# What is expected:
Leaving out all pictures, transcribe exactly the lines between the line with "[00:00:02.00 to 00:00:03.00]" and the last line of the records below, both included.

# Records provided:
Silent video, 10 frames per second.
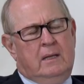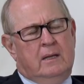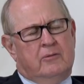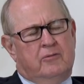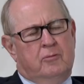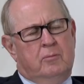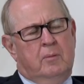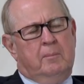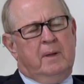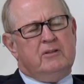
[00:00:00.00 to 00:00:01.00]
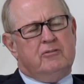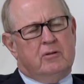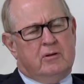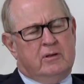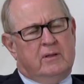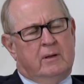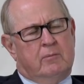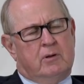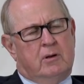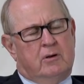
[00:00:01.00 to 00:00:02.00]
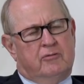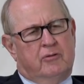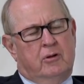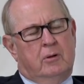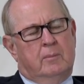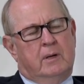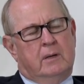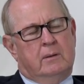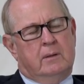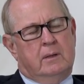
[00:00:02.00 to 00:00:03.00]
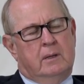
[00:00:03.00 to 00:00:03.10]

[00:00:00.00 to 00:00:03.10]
Yeah, so medullary thyroid carcinoma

# Expected answer:
[00:00:02.00 to 00:00:03.00]
[00:00:03.00 to 00:00:03.10]

[00:00:00.00 to 00:00:03.10]
Yeah, so medullary thyroid carcinoma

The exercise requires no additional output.